My point here is that
the potential for abuse is not the same as abuse. You can't consider a tool's potential for abuse when you're looking at something done with that tool, you need to judge the results on their own. From there you can judge the tool based on how it has been used.
If the game could not be so easily abused like for example L4D we would not even be having this conversation.
I can tell you some really funny stories about abusable bugs and glitches in L4D. I think my favorite ones are the ones where the tank winds up jumping up and down, then dying for no real reason. That and 'hugging' the witch.
Almost all of them have been patched out, though you can find videos of them on youtube.
You also expect the same rewards as the people who play the game the way its meant to be played which is ridiculous. You're already lvl 5 and yet you still want more.
If they're level 5, why would they care about perk advancement? o.0
If you want 32 man zombie game go write one and sell it.
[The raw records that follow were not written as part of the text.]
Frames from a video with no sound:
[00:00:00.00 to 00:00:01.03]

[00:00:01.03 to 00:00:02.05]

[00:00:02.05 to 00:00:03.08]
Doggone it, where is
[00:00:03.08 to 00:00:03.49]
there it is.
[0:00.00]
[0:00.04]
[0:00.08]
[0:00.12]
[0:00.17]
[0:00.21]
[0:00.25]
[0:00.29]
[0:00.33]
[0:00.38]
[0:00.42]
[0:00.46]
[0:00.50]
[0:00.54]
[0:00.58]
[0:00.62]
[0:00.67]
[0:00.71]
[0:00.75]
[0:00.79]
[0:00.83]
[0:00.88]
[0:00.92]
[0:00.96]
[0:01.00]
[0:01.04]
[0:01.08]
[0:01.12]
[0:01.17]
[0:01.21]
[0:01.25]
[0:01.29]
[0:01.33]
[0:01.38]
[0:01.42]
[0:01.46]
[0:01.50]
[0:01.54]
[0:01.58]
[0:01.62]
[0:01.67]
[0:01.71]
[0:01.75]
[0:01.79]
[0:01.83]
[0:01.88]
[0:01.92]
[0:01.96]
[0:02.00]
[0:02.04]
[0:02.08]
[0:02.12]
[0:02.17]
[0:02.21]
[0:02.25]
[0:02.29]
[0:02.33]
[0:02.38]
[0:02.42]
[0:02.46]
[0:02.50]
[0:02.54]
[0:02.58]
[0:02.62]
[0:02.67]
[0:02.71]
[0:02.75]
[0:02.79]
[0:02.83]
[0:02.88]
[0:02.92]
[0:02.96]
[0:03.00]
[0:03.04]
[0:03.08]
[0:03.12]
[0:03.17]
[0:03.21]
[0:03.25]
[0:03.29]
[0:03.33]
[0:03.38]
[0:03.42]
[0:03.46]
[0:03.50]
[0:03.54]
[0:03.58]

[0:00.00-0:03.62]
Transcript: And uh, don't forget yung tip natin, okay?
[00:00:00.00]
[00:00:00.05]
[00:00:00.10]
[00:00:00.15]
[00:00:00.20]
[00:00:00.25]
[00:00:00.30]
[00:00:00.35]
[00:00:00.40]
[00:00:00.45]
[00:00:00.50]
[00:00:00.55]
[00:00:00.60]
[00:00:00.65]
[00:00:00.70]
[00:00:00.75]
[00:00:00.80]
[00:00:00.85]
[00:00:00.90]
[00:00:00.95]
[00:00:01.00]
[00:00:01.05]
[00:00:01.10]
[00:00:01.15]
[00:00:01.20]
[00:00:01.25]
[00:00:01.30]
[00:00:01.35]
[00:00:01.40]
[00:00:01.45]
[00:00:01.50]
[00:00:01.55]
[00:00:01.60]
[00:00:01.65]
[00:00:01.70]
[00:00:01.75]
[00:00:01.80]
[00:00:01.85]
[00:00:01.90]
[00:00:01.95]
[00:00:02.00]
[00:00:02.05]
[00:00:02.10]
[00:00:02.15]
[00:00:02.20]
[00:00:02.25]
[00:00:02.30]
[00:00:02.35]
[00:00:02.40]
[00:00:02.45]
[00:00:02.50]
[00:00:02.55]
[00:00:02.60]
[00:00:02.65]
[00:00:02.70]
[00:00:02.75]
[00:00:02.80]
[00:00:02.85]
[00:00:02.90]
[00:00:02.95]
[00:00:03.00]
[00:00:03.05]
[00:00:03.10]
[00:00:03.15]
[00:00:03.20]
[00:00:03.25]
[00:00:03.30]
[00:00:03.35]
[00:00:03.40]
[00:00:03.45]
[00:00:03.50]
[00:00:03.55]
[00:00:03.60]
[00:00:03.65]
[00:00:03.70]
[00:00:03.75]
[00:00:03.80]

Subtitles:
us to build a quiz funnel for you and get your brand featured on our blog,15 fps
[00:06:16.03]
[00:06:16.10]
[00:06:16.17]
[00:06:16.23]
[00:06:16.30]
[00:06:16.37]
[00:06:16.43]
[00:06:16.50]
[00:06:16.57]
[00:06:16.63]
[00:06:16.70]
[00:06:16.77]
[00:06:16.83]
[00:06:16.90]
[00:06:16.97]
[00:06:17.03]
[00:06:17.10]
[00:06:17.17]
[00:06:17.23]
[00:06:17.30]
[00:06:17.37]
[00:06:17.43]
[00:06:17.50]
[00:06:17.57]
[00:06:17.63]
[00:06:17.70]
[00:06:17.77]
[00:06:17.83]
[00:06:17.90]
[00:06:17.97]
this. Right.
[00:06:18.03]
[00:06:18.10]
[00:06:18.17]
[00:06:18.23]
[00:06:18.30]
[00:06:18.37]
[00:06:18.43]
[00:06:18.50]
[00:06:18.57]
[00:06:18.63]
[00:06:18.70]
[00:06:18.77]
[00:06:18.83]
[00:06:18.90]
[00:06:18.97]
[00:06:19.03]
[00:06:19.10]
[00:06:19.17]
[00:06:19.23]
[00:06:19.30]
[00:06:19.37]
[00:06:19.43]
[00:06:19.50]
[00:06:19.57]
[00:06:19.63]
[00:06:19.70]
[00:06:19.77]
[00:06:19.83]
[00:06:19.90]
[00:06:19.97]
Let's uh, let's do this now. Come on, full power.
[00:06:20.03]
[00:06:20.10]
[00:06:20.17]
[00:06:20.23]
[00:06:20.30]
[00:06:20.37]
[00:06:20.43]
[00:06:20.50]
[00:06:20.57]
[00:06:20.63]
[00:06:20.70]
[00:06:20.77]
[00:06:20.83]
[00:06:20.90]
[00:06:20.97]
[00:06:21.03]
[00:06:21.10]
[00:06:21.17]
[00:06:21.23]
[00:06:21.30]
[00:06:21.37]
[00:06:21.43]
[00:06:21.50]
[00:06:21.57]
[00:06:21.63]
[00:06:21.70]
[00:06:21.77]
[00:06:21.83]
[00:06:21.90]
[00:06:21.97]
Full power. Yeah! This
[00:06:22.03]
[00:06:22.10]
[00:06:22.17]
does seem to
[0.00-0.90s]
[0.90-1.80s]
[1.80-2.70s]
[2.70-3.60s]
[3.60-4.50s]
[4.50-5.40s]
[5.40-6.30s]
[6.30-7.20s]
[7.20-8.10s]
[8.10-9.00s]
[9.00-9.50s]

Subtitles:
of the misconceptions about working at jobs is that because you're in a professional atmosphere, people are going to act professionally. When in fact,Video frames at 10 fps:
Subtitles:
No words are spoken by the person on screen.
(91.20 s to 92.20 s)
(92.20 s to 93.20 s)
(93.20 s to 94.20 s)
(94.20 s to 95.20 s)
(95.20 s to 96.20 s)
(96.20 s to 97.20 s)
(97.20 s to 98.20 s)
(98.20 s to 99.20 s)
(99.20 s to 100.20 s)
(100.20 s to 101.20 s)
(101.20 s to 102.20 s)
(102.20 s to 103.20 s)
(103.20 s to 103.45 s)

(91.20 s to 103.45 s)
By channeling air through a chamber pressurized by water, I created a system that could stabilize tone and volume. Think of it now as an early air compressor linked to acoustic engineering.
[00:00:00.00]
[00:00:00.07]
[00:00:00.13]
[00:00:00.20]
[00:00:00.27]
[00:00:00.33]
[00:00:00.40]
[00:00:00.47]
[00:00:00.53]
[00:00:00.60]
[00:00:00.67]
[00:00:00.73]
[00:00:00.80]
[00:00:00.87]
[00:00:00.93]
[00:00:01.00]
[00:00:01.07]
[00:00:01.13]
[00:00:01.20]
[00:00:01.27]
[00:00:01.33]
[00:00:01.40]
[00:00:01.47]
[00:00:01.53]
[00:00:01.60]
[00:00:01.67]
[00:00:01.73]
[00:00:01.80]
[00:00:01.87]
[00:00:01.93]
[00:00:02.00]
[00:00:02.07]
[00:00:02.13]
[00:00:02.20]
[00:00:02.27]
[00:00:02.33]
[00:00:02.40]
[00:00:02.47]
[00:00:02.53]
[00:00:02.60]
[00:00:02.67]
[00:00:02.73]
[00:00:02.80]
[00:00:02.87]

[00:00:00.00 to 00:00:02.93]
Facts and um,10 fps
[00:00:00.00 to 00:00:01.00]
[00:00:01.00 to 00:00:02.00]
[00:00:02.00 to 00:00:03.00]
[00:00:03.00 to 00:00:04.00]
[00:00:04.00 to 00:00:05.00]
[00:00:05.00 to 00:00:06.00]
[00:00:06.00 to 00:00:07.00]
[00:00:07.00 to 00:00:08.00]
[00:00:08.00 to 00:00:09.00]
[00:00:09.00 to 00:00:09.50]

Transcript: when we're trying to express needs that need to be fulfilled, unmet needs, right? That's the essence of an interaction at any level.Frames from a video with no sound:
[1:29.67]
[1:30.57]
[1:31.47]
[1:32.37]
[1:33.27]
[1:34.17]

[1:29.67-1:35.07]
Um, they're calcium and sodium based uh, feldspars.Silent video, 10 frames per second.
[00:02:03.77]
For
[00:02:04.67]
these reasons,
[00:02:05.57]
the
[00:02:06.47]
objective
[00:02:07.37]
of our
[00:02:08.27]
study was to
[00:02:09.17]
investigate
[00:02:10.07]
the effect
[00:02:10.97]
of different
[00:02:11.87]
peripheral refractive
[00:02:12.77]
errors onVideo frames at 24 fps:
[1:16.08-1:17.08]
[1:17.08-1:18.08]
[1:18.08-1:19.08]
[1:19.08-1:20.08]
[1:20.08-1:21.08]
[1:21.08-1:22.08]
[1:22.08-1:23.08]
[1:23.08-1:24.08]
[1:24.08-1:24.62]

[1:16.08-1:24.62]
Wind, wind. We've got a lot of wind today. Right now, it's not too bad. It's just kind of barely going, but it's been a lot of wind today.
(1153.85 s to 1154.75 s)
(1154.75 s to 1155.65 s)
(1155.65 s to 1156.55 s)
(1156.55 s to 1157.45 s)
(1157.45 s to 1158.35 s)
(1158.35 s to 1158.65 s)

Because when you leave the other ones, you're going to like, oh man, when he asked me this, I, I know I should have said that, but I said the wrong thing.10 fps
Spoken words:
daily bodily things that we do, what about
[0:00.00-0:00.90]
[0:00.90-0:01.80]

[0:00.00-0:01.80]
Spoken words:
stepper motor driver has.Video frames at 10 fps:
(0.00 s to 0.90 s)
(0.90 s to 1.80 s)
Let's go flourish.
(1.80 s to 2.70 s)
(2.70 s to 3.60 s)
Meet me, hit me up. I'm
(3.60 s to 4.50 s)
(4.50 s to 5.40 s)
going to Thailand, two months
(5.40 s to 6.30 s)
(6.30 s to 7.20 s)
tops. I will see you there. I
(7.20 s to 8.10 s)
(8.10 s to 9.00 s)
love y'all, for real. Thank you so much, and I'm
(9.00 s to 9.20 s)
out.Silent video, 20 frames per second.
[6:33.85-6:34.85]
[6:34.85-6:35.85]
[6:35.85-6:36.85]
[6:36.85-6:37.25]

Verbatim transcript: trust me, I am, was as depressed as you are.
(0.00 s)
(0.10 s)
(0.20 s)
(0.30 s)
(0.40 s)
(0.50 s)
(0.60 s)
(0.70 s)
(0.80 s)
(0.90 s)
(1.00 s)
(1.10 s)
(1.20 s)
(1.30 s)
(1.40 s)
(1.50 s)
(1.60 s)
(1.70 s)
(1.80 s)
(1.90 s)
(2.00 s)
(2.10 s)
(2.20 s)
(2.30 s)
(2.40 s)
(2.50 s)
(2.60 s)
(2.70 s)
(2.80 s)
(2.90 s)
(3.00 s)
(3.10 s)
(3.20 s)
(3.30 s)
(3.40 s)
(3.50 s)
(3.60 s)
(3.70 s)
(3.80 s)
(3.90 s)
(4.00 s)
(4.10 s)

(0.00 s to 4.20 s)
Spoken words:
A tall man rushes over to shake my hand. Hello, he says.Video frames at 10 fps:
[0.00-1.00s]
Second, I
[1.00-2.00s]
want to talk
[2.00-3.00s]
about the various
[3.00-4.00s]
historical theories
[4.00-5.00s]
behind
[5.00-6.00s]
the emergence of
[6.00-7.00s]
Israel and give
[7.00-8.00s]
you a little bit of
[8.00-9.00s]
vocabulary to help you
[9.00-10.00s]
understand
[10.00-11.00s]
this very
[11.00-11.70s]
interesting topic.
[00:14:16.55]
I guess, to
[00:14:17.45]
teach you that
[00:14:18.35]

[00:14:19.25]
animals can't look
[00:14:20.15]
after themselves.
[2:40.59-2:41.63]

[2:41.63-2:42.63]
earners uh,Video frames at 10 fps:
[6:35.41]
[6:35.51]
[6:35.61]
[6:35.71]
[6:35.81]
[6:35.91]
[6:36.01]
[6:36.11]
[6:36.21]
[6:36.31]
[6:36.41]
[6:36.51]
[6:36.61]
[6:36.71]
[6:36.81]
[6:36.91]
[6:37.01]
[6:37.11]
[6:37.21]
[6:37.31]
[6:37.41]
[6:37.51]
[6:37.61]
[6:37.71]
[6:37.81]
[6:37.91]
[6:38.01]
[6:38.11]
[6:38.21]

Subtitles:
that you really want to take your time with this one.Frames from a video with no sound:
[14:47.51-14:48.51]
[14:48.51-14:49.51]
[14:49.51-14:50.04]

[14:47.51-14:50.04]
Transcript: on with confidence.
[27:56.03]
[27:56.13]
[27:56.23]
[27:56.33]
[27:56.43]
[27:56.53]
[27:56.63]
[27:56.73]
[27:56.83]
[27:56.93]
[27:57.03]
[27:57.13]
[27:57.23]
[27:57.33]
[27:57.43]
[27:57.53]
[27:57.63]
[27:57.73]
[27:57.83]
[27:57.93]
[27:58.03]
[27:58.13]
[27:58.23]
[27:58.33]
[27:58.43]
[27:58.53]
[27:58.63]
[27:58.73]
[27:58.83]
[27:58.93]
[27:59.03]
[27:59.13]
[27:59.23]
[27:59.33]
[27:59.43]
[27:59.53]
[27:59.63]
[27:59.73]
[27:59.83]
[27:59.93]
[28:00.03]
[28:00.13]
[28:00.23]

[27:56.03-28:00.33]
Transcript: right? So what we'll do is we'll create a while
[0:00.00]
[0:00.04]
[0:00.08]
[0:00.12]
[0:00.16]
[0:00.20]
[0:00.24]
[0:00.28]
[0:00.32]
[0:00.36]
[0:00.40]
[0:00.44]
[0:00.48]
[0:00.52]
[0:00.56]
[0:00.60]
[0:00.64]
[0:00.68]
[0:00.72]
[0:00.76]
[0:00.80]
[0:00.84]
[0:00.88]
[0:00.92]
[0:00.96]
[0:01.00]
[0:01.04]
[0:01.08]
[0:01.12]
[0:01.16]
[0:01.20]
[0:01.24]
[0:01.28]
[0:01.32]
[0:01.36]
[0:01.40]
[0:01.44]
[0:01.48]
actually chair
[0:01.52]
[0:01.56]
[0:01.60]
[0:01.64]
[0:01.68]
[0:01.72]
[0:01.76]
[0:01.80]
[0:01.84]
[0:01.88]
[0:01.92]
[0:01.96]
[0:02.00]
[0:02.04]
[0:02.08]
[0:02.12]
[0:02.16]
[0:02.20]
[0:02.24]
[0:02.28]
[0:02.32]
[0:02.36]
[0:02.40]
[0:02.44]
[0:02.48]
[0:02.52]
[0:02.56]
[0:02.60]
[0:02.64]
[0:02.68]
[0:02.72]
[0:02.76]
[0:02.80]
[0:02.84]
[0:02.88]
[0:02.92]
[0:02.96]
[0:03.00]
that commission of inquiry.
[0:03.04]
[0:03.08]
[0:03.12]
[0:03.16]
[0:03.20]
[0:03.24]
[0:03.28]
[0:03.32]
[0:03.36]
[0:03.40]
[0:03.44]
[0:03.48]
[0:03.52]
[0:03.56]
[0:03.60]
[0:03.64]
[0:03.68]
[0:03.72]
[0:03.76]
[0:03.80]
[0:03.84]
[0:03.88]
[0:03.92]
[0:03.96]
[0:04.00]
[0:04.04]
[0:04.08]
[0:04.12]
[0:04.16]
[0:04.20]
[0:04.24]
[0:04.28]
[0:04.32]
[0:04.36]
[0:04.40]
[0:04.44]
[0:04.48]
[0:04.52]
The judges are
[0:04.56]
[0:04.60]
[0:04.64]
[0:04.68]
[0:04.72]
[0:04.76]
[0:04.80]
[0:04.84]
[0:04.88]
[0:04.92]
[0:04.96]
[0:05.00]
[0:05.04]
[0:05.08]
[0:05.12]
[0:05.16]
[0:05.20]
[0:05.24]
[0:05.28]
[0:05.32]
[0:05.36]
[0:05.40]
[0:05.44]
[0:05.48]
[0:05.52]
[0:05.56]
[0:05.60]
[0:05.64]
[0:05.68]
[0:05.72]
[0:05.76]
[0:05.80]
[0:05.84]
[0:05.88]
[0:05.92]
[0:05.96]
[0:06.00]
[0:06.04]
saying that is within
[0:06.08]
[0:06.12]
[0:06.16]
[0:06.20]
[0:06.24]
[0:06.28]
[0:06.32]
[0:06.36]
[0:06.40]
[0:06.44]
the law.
KF was written for 6. Stop cheating.
There's a rather sizable difference between "Not playing the game as intended" and cheating.
Namely, cheating requires that people be doing something which is outside of the game's normal behavior
that puts other players at a disadvantage. Even then, there is a distinction between intentional and unintentional cheating. Most of the people here advocating high player count servers seem to disagree with the claim that it IS cheating, while others seem to have been unaware of the problem.
Regardless, at this time high player count servers aren't able to work with perk progression, so there is no reason to tell people to 'stop cheating' in this thread.